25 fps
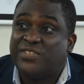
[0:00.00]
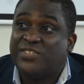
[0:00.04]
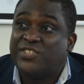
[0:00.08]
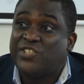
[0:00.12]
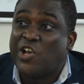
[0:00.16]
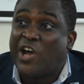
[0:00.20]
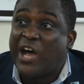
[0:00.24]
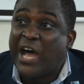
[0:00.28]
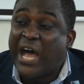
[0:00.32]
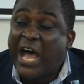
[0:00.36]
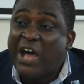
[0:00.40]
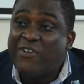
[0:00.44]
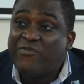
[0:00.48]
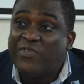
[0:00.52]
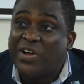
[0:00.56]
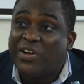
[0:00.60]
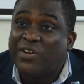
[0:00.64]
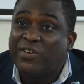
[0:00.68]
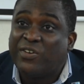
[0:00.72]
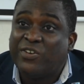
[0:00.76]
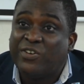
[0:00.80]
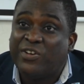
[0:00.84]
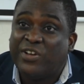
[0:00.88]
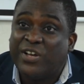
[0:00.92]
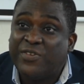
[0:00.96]
Y'all have a
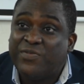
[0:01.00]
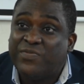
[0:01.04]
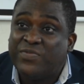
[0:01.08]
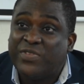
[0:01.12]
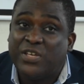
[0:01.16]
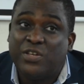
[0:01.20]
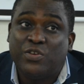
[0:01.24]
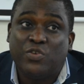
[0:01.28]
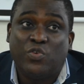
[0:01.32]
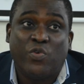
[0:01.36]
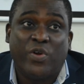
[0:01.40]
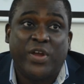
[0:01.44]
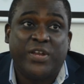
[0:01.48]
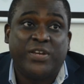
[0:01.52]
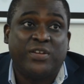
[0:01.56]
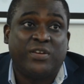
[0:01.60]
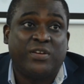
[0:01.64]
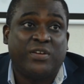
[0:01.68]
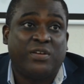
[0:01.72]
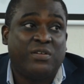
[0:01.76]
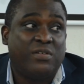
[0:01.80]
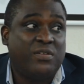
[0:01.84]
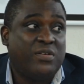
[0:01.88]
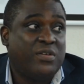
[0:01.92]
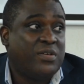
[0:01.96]
good thing going
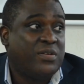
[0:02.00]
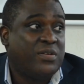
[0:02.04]
here.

■ ■ ■ ■ ■ ■ ■

Copy out the material word for word, without any images.

▶ ANSWER
25 fps
[0:00.00]
[0:00.04]
[0:00.08]
[0:00.12]
[0:00.16]
[0:00.20]
[0:00.24]
[0:00.28]
[0:00.32]
[0:00.36]
[0:00.40]
[0:00.44]
[0:00.48]
[0:00.52]
[0:00.56]
[0:00.60]
[0:00.64]
[0:00.68]
[0:00.72]
[0:00.76]
[0:00.80]
[0:00.84]
[0:00.88]
[0:00.92]
[0:00.96]
Y'all have a
[0:01.00]
[0:01.04]
[0:01.08]
[0:01.12]
[0:01.16]
[0:01.20]
[0:01.24]
[0:01.28]
[0:01.32]
[0:01.36]
[0:01.40]
[0:01.44]
[0:01.48]
[0:01.52]
[0:01.56]
[0:01.60]
[0:01.64]
[0:01.68]
[0:01.72]
[0:01.76]
[0:01.80]
[0:01.84]
[0:01.88]
[0:01.92]
[0:01.96]
good thing going
[0:02.00]
[0:02.04]
here.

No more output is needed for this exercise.